Prima mi sarei allontana da lei, meglio sarebbe stato.
"Leah!"
Una volta in cima alle scale mi voltai.
Mi fissava, arrabbiata e scoinvolta per la mie reazione.
La voce calma e bassa, mentre parlai.
"Ci sono stata per troppo tempo, non trovi?"
"tu-"
"Voglio solo stare sola, lasciami, lasciatemi, per favore" sospirai silenziosamente, poi svoltai l'angolo, sparendo dalla sua vista.
Era così strano, in quel momento.
Non sapevo cosa fare, cosa dire, cosa pensare.
Semplicemente, tutto era troppo incasinato, pure per me.
Lei non era mia madre, ma mi aveva cresciuta, a suo modo, cercando di darmi tutto ciò di cui avrei avuto bisogno.
Lui non era mio padre, ma era sempre stato complice con me, come fa un vero papà con sua figlia, mi ha sempre fatta sentire amata.
"Papà è l'unico che amo" dicevo sempre da piccola.
Ed è vero, loro, nonostante tutto, sono sempre riusciti ad amarmi e a farsi amare.
Ma mi hanno nascosto una cosa troppo grande.
Sapevano sicuramente che prima o poi l'avrei scoperto, perché nascondermelo?
Dicono che le parole possono far male, è vero, ma il silenzio può farne di più, credetemi.
Cosa avrei dovuto fare?
Il mio corpo agì ancora prima che io glielo comandassi, iniziai a correre giù per le scale, come se mancasse del tempo.
Arrivai nel salotto ansimando per la corsa, e li guardai, bloccandomi.
Erano sul divano.
Mia madre tra le sue braccia, singhiozzante.
Mio padre che la stringeva a sé, cercando di tranquilizzarla.
Quando mi bloccai, fui mira della loro attenzione.
I loro occhi lucidi, scoinvolti, mi fissavano, nel silenzio.
E restammo così, immobili, nell'ansia del pensiero che ci divorava.
Fui io la prima a reagire, ma non nel modo in cui avrei voluto.
Afferrai in fretta la giacca dall'appendiabiti, poi la sciarpa, misi il telefono in tasca, e uscii, sbattendo la porta.
Quando vorresti urlare, gridare, amare, ma non riesci...non riesci a scappare da quella maschera, e ti ci nascondi dietro, di nuovo.
Mi sentivo proprio così.
Mi limitavo a nascondermi dietro a un'altra persona, perché no, quella non ero io.
Eppure era così difficile per me, in quel momento, credere come prima.
Quando li vidi piangere, avrei voluto abbracciarli, dir loro che non importava, che erano i miei genitori, che avevano il mio amore.
E il mio amore l'avevano, immagino, ma non erano i miei genitori.
Proprio quando entrai nel parco, il mio telefono iniziò a squillare.
Risposi, senza neanche controllare chi fosse, già lo sapevo.

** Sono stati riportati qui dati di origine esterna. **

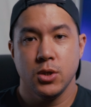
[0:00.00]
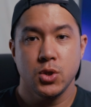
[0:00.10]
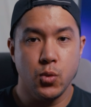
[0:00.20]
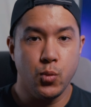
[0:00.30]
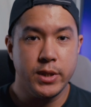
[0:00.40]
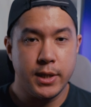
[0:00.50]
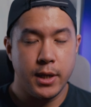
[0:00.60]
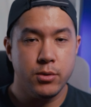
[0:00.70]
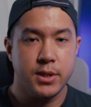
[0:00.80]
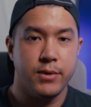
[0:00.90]
So with the
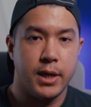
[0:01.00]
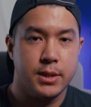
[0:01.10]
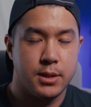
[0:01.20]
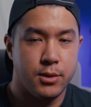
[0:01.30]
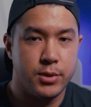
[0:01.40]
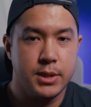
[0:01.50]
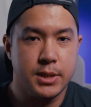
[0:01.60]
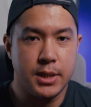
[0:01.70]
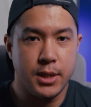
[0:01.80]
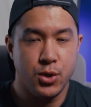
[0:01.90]
907x
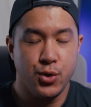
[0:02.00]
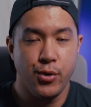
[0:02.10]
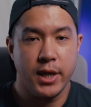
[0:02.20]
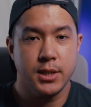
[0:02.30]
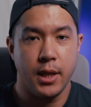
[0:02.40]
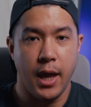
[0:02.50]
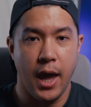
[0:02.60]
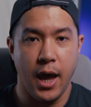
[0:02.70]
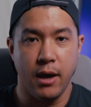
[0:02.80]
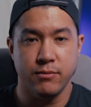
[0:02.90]
100C, you actually
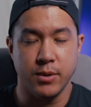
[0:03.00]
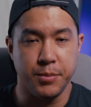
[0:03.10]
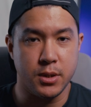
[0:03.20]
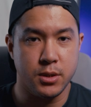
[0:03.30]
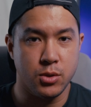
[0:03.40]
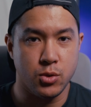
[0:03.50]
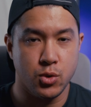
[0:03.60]
have the ability to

"Non torno a casa, per favore, lasciatemi in pace" sospirai, allontanando il telefono dal mio orecchio.
Lo stavo quasi per spegnere, quando:
"Leah"
Era la sua voce.
"James..."
"Leah, ti prego, ascoltami, stai-"
"Tu lo sapevi?"
"no, assolutamente no Leah, credimi"
"non è giusto, è dannatamente ingiusto, James" le fredde lacrime iniziarono di nuovo a sfogarsi sul mio viso.
"lo so, Leah, ma sii ragionevole, ti prego"

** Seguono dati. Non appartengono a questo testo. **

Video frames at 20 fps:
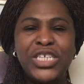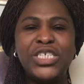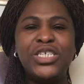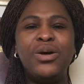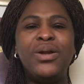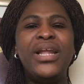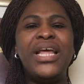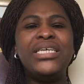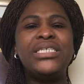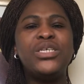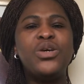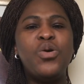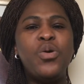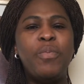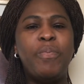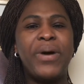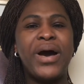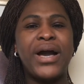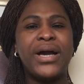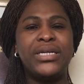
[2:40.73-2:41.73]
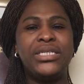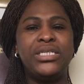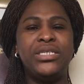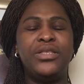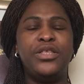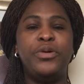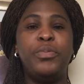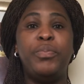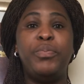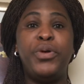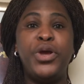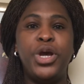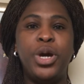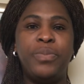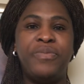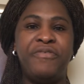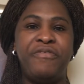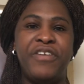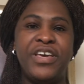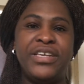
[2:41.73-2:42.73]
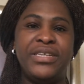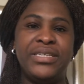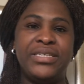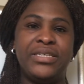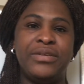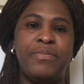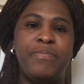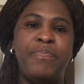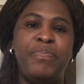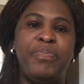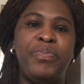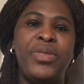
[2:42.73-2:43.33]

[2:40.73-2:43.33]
So let's go back to the pre-op phase.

"mi hanno nascosto la morte di mia madre, James!" Quasi urlai.
Un anziano seduto alzò lo sguardo verso di me mentre gli passavo davanti.
Al diavolo.
"Leah, sei sempre stata paziente, lo so, me lo ricordo, ma stai tranquilla, andrà tutto bene.
Ti capisco, posso capirti, ma so anche che tu puoi capire me.
Quindi ti prego di provare a vedere la faccenda dal loro punto di vista, e dimmi cosa avresti fatto tu"
"io...Non lo so" ammisi, sospirando.
L'avrei detto? Avrei detto una cosa del genere alla persona che più cattura il mio amore? L'avrei detto a mia figlia?
Ero così dannatamente confusa, che avevo davvero perso la ragione.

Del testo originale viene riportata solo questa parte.